The issue is whether the model says which time rule it uses.
Weekly trading revenue may use order date. Finance revenue may use recognition date. Cash reporting may use settlement date.
Those should be different definitions, not accidental inconsistencies.
Dimensions can change the meaning of the same fact
Suppose Brightside Bikes wants revenue by product category.
The order line fact records the sale.
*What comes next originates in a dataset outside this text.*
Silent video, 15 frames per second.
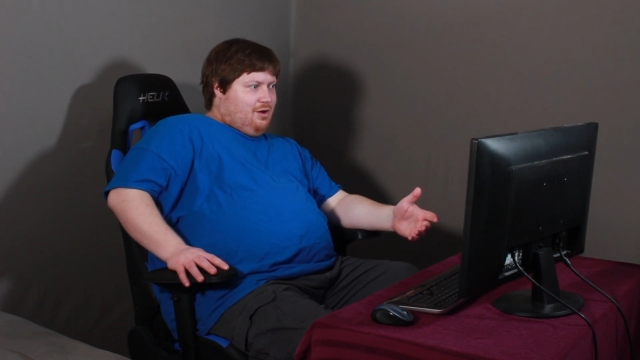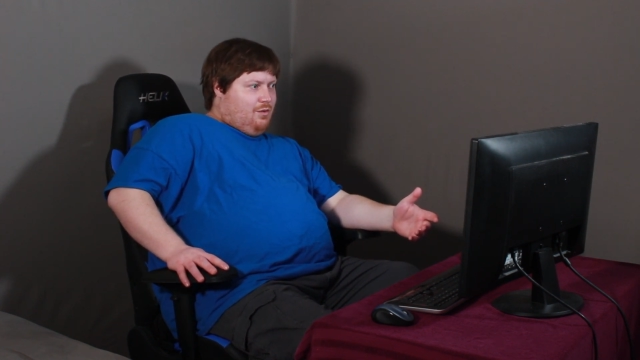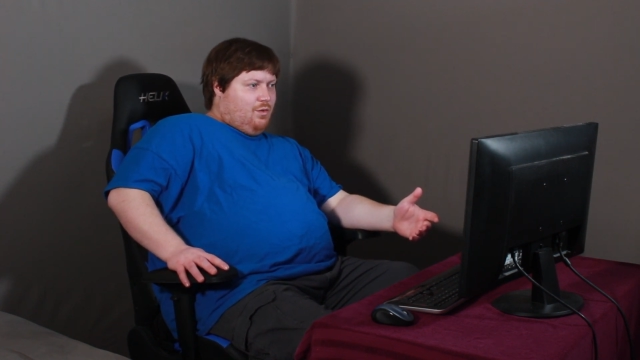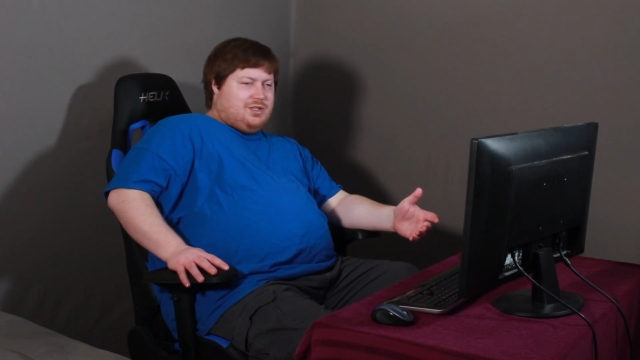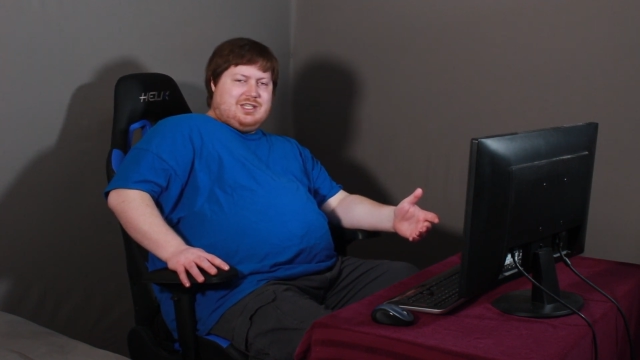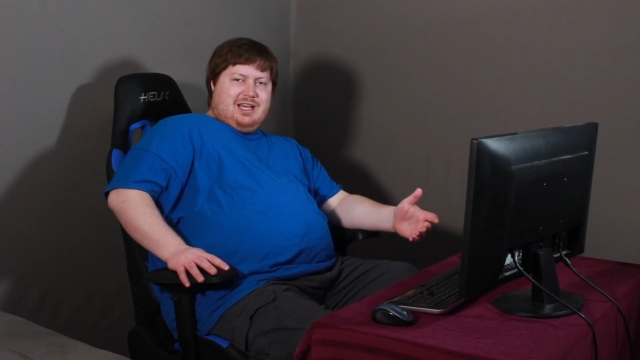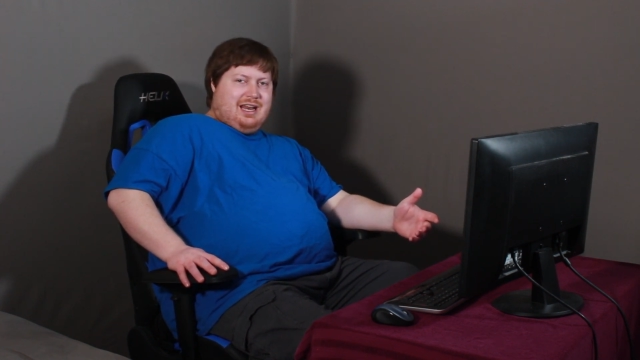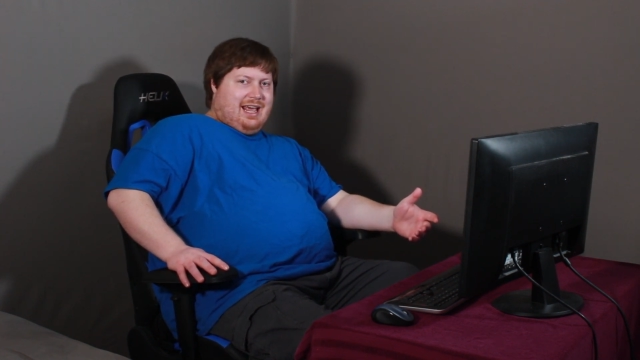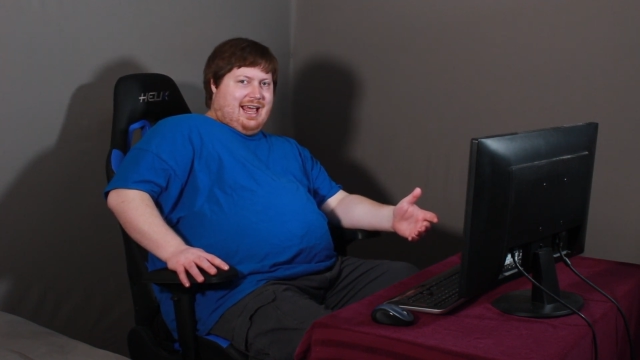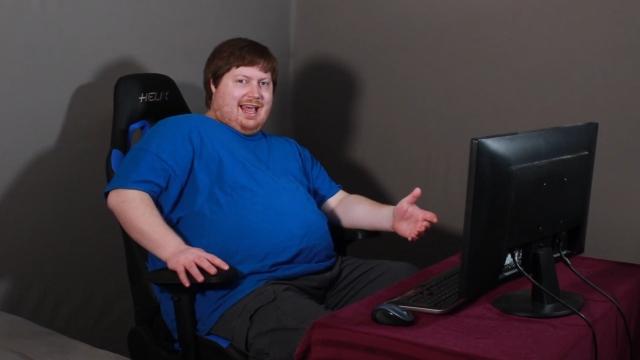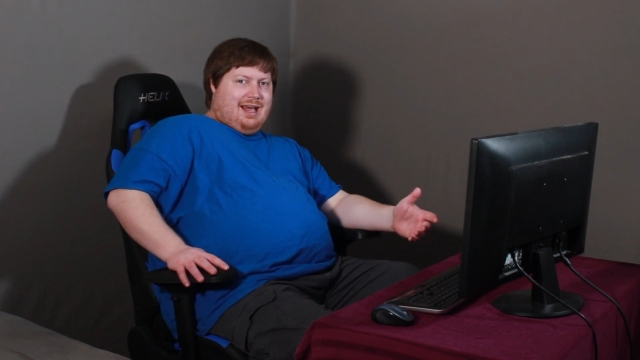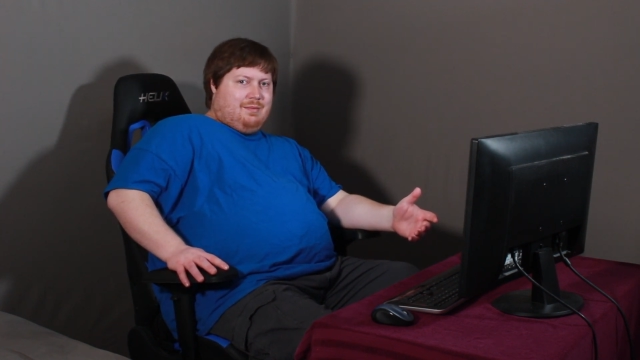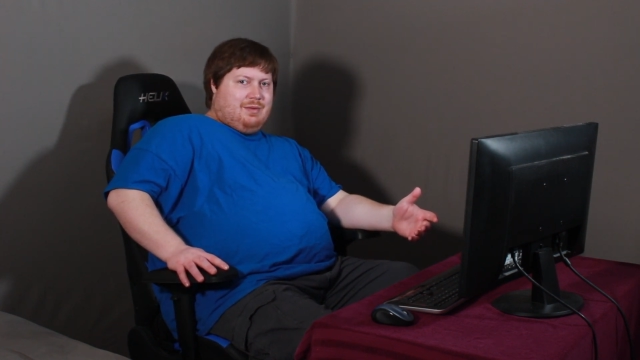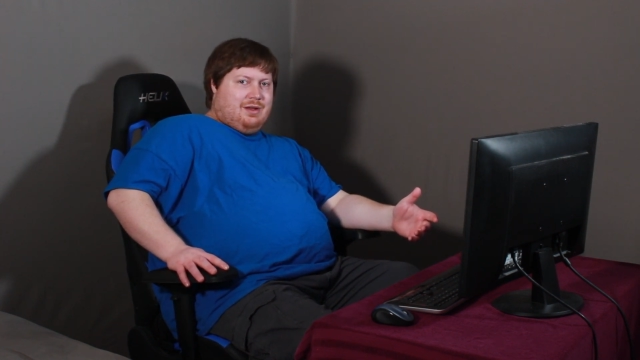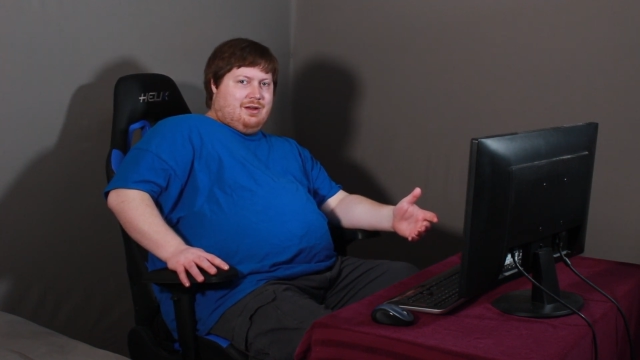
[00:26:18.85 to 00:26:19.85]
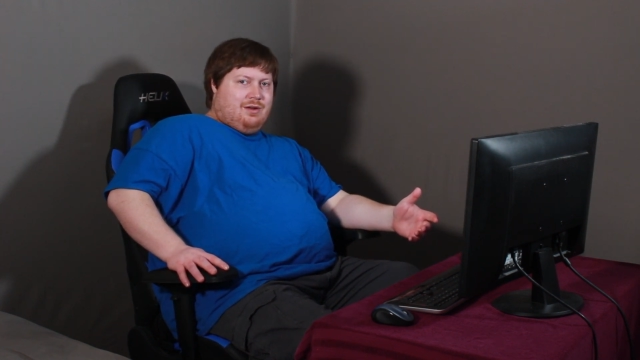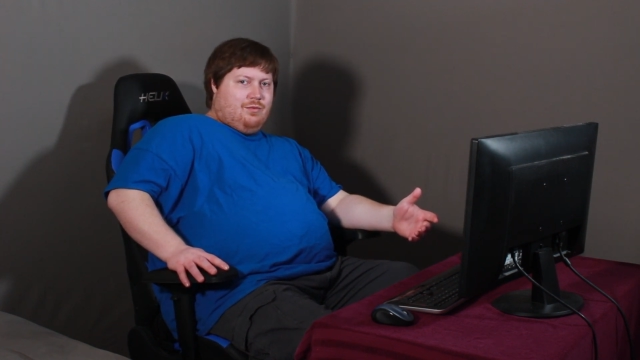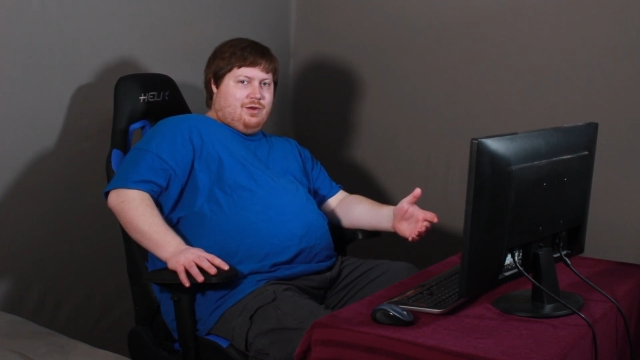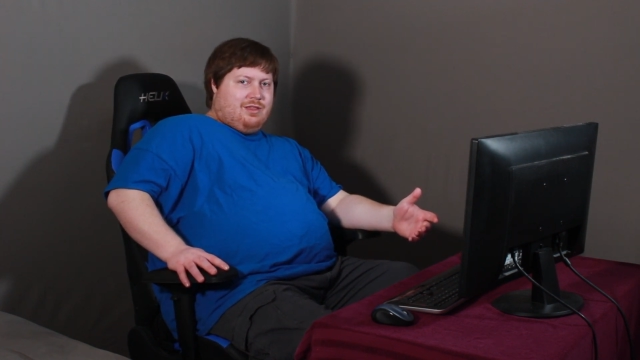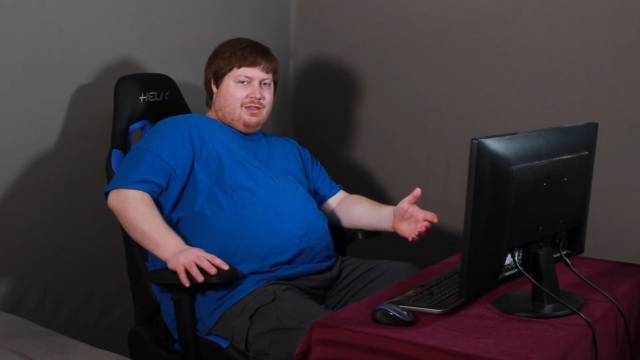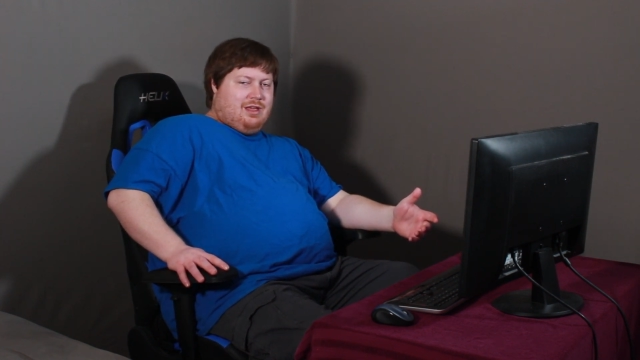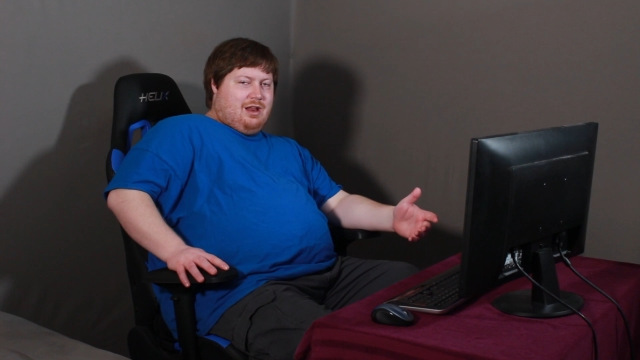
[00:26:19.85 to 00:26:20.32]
what's going to happen with,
The SKU dimension assigns each SKU to a category.
select
date_trunc('week', ol.order_created_at) as reporting_week,
s.product_category,
sum(ol.net_revenue_amount) as net_revenue
from fct_order_lines ol
left join dim_sku s
on ol.sku_id = s.sku_id
group by 1, 2;
This query depends on the quality of dim_sku.
If product categories are missing, duplicated, or historically overwritten, the metric changes.
That is why dimensions need ownership too.
They are not passive labels.
They shape the business interpretation.
Facts and dimensions help separate questions
One benefit of dimensional modeling is that it separates the event from the context.
That helps teams avoid mixing business questions.
For example:
fct_ordersanswers what was bought and when.dim_customerexplains who bought it.dim_skuexplains what kind of product it was.dim_calendarexplains the reporting period.mart_weekly_operating_reportpresents the approved weekly view.
This separation makes the reporting path easier to inspect.
If revenue changed, the team can ask whether the source fact changed, a dimension changed, or the final mart logic changed.
That is much faster than debugging one giant dashboard calculation.
A metric needs all four parts
For a metric to be trusted, define:
| Component | Question |
|---|---|
| Fact | What event or state are we measuring? |
| Grain | What does one row represent? |
| Dimension | Which context describes the event? |
| Time rule | When does the event count? |
For Brightside Bikes, “Active Bike Owner” might mean:
- Fact: customer has at least one completed bike order.
- Grain: one row per customer.
- Dimension: customer lifecycle status and product category.
- Time rule: active if bike order date is within the last 12 months.
That can become explicit SQL:
select
customer_id,
max(order_created_at) as latest_bike_order_at,
case
when max(order_created_at) >= current_date - interval '12 months'
then true
else false
end as is_active_bike_owner
from fct_order_lines ol
left join dim_sku s
on ol.sku_id = s.sku_id
where s.product_category = 'Bike'
and ol.is_cancelled = false
group by 1;
The code is only trustworthy if the business agrees the definition.
The model makes that definition inspectable.
What to inspect first
When a metric is disputed, inspect:
- What fact is being measured?
- What is the grain of the model?
- Which dimensions are joined in?
- Are dimension keys unique?
- Which time field places the metric into a period?
- Are late-arriving events handled?
- Are facts being aggregated before or after joins?
- Does the dashboard change the grain again?
Most metric disputes become clearer once these questions are answered.
What good looks like
Good reporting does not require every user to understand dimensional modeling.
It requires the data team to use modeling discipline so users do not have to guess.
For Brightside Bikes, a leadership dashboard should not leave executives wondering whether revenue is order-level, order-line-level, refund-adjusted, recognised, settled, or campaign-attributed.
The model should make that meaning clear before the number reaches the meeting.
Facts record what happened.
Dimensions explain it.
Grain controls how it can be counted.
Time rules decide when it belongs.
Together, those choices are the moment a metric starts to mean something.